Exploitation becomes “real” when control lands in code you brought. Shellcode is that code. On hardened Windows, shellcode that obeys ABI and policy is rare in commodity malware—making such discipline a differentiator in triage. For defenders, these routines leave clear footprints: permission flips, short bursts of API resolution, and sensitive syscalls without module loads. For exploit developers, knowing where shellcode fails (alignment, invalid entry, CET/CFG) saves days of “it works on my VM” confusion.

APIs and functions

  • VirtualAlloc / VirtualProtect — lab allocation/protection flips; in real incidents, correlate with private RX execution.
  • LoadLibraryA/W / GetProcAddress — classic resolver targets after PEB/export walk.
  • NtProtectVirtualMemory / NtAllocateVirtualMemory — syscall path for protection/alloc (fewer user-mode hooks).
  • QueueUserAPC / NtCreateThreadEx — control transfer primitives; noisy in telemetry if misused.
  • IsProcessorFeaturePresent(PF_SHADOW_STACK | PF_IBT_SUPPORTED) — discover CET at runtime; plan valid call entries accordingly.
  • RtlLookupFunctionEntry / RtlVirtualUnwind — helpful when your shellcode must unwind safely (exception-prone hosts).
  • GetModuleHandleW — fallback if you already are in a module-rich process (not pure shellcode, but pragmatically useful).

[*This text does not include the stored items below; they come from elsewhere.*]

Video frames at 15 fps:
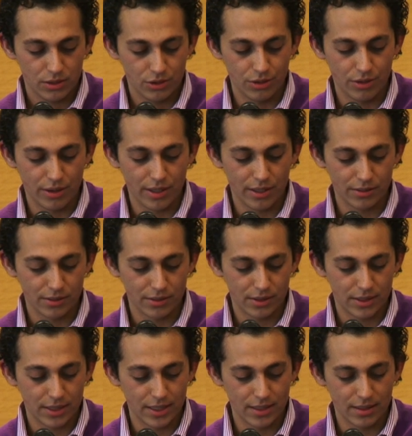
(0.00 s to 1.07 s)

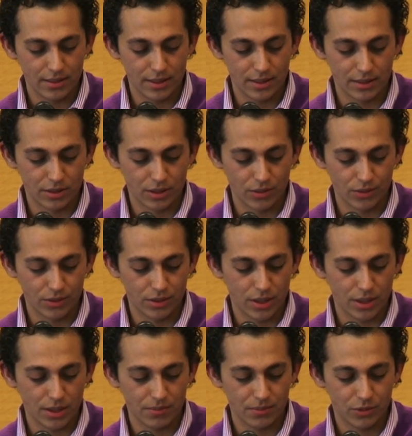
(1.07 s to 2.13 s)
2010, it goes
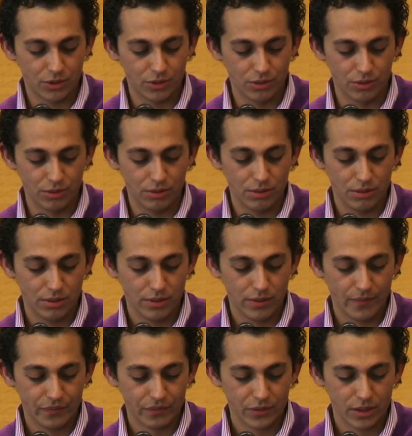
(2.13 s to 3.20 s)
up to
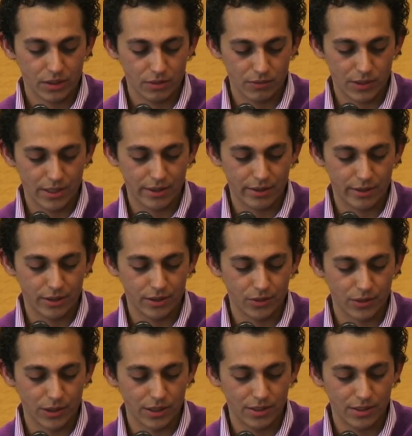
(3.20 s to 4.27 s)
one third
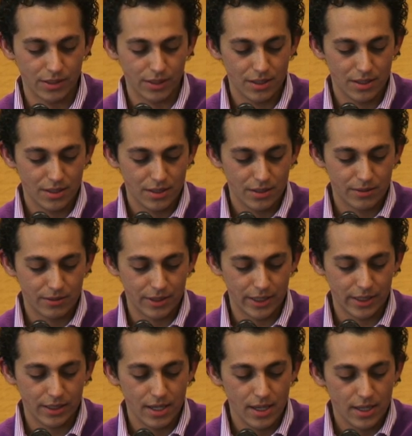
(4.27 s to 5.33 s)
as well,
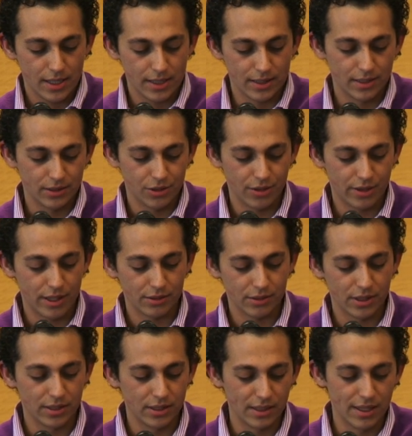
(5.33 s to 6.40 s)
right? And then
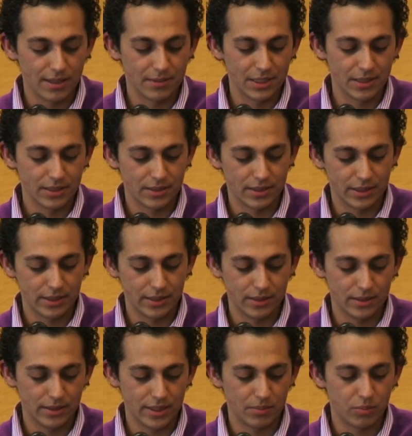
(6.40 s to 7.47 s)
2011 is
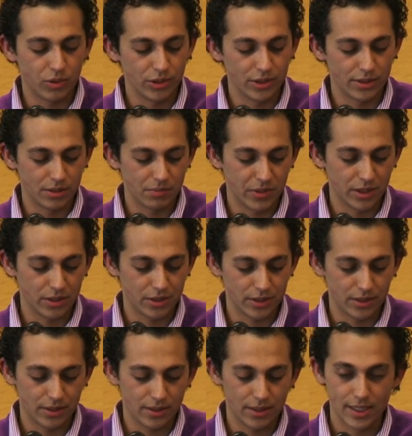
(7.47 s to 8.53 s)
the appointed
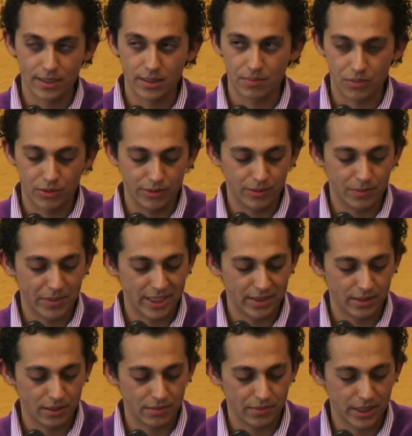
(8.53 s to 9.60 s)
budget as approved by
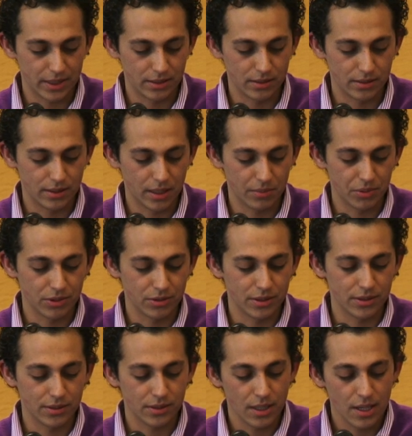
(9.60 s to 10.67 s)
the
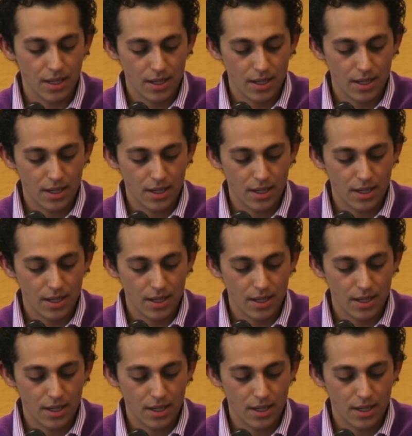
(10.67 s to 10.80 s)
deputies.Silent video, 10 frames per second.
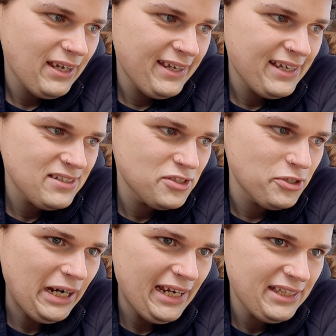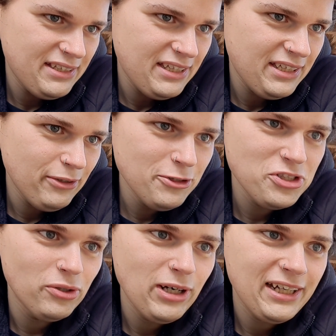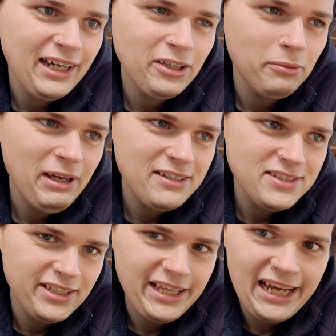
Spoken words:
guess trying the original Rock Island magazine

Pitfalls, detection notes, and anti-analysis gotchas

  • Stack misalignment: most mysterious crashes at API boundary are 16-byte misalignment or missing shadow space.
  • Invalid indirect entry: IBT requires ENDBR64; jumping mid-function faults even if the address “works” on non-CET hosts.
  • CFG: indirect calls to non-registered stubs are blocked; prefer returns into real function prologues or direct syscalls via valid thunks.
  • ACG walls: creating/modifying RX is blocked; do not plan on RWX. Use syscalls and existing RX.
  • WOW64 mismatches: 32-bit shellcode calling 64-bit stubs (or vice versa) yields confusing faults; keep the world consistent.
  • Resolver noise: repeated export parsing every call is a tell; resolve once, cache, and continue.
  • Thread creation spam: many small stages spawning threads raise obvious ETW flags; stay on the current thread when possible.
  • Decoder crashes: self-modifying decoders collide with CET and ACG; keep decoders in RW, call out via valid entries, then jump into RX.

Cross-references

  • For getting control in the first place: Buffer Overflows and Use-After-Free & Type Confusion.
  • For building the “permission flip” or syscall trampoline: ROP & JOP and DEP / NX / W^X.
  • For why your indirect call dies on modern builds: Compiler & Hardware CFI: CFG, CET (Shadow Stack/IBT).
  • For how shellcode effects appear in logs: Windows Eventing & ETW Playbook and Telemetry Tampering & Unhooking (ETW, Direct Syscalls).
  • For loader semantics (what you don’t get in shellcode): Windows Loader & Image Activation.

Glossary

  • Shellcode: small, position-independent routine executed without a loader or imports.
  • PIC (Position-Independent Code): code that runs correctly regardless of its base address.
  • PEB walk: locating module bases by traversing the Process Environment Block loader lists.
  • Export hashing: resolving functions by hashing export names to avoid storing strings.
  • Shadow space: 32 bytes the caller reserves on x64 Windows for callees.
  • ACG (Arbitrary Code Guard): policy restricting creation/modification of executable memory.
  • CET (IBT/Shadow Stack): hardware protections enforcing valid indirect entries and return integrity.
  • Stager: initial small payload that fetches/installs a larger second stage.
  • WOW64: subsystem that runs 32-bit code on 64-bit Windows.
  • Syscaller: tiny routine invoking Nt* system calls directly from user mode.

Key takeaways

  • Modern shellcode is ABI-disciplined, policy-aware PIC: obey x64 calling rules, use valid call targets, and avoid creating RWX.
  • Resolve as few APIs as possible, once, via PEB/export parsing or syscalls, then cache and reuse.
  • Prefer existing RX and syscall paths; if you must flip protections, do so minimally and land in a stable continuation.
  • Debug with alignment and shadow space front-of-mind; most “anti-debug” crashes are ABI mistakes.
  • Defenders should anchor on permission flips, private RX execution, and sensitive syscalls without new modules—these expose shellcode even when strings and imports do not.